I never asked because it never was my business anyway. Not until I found her staying at home more than usual. I couldn't put my finger on it.. She was acting strange.
When I asked her about it she only said 'Men' and shook her head. Lovesick then. A few weeks later her mood had shifted completely to the opposite, head over heels in love as it seemed, she told me almost everything about the man that had captured her heart.
Good looking. Rich. Married.
And he had confessed his love to her, promising to leave his wife and be with her.
I didn't approve, she knew that. I wondered how she even met him and that's when she introduced me to the world of Escorts in all of its glory. I was appalled and fascinated at the same time. Selling oneself? But I knew Sheila, I actually genuinely liked her. I just had to deal with my own stereotypes and grow up.
All of this would have been educational and fine if Ray didn't have that accident. Him accumulating hospital bills and unable to provide me the financial aid he used to give me, I saw myself in a real financial squeeze. I couldn't talk to Kate because I knew she would go ahead and give me the money. I just couldn't let that happen. I knew myself. Our friendship wouldn't be the same if that happened. Actually, it would lead to it's end sooner or later.
So I confided in Sheila and she promised me to help the best she could. And she did. She placed me into the highest paying Escort Agency and helped me trick them into believing I was experienced. Sheila knew all the tricks and pitfalls. She even wrote my list of soft and hard limits. I only knew what some of them meant after she had turned it in. It took a hell lot of research for me to understand the variety of sexual practices she had written down.
Up to this point everything was fun and games. I still wasn't under contract with EE and therefore hadn't had a booking, although hoping that would happen soon as my financial buffer was coming to an end. The Escort thing was just an abstract idea at the back of my mind. It took a while for me to be accepted by EE but when they did, Sheila didn't react like I thought she would. She was rather worried for me which I didn't understand.
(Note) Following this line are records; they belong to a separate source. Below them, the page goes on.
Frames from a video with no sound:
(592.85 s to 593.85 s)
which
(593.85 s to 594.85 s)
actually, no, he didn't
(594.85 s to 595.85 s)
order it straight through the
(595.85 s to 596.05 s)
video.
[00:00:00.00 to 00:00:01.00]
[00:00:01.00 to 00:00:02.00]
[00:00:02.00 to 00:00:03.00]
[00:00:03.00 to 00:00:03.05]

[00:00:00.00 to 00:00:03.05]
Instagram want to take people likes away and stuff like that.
"Just play by the rules and don't fall for any clients" she had said. "Otherwise it could become really ugly" she just said.
"How ugly?" I asked.
"Threats and blackmail to be exposed." she shrugged. I definitely wasn't planning to cross any lines and I was desperate. So, I certainly would only do as told and stick to the rules. What could go wrong?
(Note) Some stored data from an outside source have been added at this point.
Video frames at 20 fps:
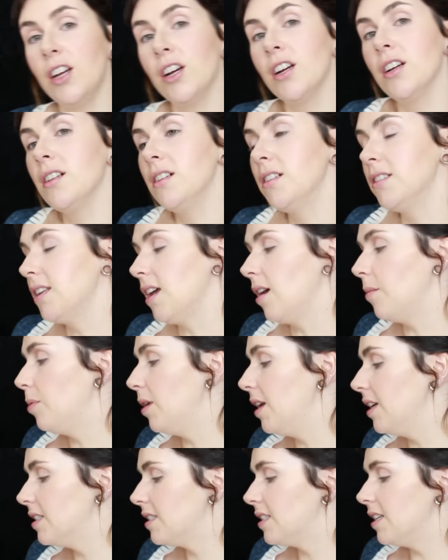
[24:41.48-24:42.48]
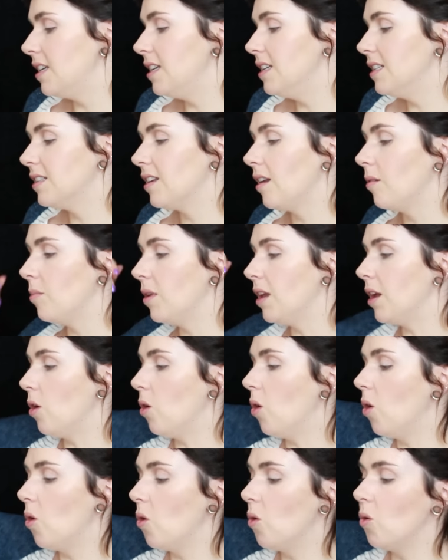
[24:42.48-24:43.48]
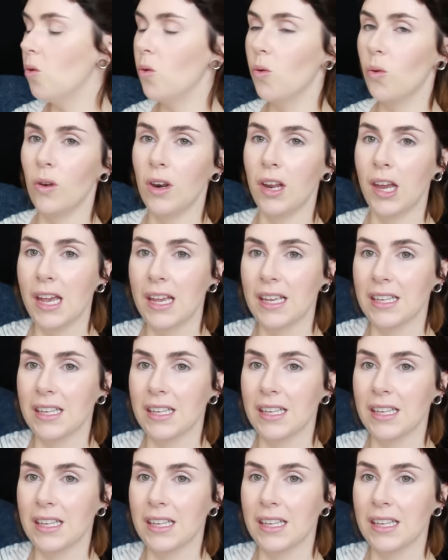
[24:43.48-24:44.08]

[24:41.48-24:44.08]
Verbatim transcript: girls at Pixi sent me a whole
And then days later Sheila came home. Crying furiously. I asked what had happened but she just shook her head. Saying his wife had found out and threatened to expose her and the agency. I was so confused. She locked herself into her bedroom for almost two days. When she left our apartment she never came back. She just vanished. All of her belongings, every personal thing of hers left behind. I just couldn't understand what had happened to her. I reached out to her elderly parents who hadn't heard from her in months. I even went to the police to file her missing. I didn't know if she wanted to leave or someone had made her leave. Maybe the angry wife? I played all kinds of scenarios in my head just to realize that I never really knew her well enough. Two days after I filed her missing, I got a postcard without a stamp, written by her. She was sorry that she left and wouldn't be back. She had found someone new and wanted to start over. There were instructions what to do with her stuff. 'Don't look for me." She had written and I found the way she had drawn her D very odd. Several of her calligraphies were hanging on her bedroom wall and none of them looked like that. Still, I went back to the police station and she was declared as 'found'.
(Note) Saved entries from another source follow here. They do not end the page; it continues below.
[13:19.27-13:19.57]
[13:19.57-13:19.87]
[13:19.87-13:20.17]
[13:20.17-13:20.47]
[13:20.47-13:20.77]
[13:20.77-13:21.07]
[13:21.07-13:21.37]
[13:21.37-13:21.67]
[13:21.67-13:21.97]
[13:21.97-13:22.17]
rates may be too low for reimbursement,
I just saw myself in the same dilemma that brought me here in the first place. Me with an apartment I was unable to afford on my own. Already I had spent too much time looking for Sheila and unable to find a new roommate in time, I vacated the place and put her belongings in boxes for her parents to pick up and sort out. Two broadly shouldered men came to pick them up instead. Maybe paid movers? What did I know.
All this led to me finding an affordable place to stay on a short notice. A.k.a. The rathole.
Fast forward to now where Kate and Elliott are packing up to live in Miami for a year. She has asked me again and again if I would want to move into their home for the time. Somehow like a house sitter. Of course I was intrigued to agree. But I refused. Slowly I'm realizing I have a real problem accepting other people's help. Maybe that's a trait I got from Ray. He also fights all the nurses in rehabilitation where he can.
So it isn't a surprise I told Christian about the Elite Escorts policies. The more I talked to him about it the more I grew uncertain of Sheila's way of disappearing. And it makes me even more nervous how I would be able to see him again. Why did I fall for the most complicated, unreachable man there is? It feels like the universe is working against us.
My phone rings and it makes me jump out of my thoughts.
It's Claire.
"Hello?"
"Anastasia. You've have an inquiry to meet from Friday afternoon till Sunday. Are you available?"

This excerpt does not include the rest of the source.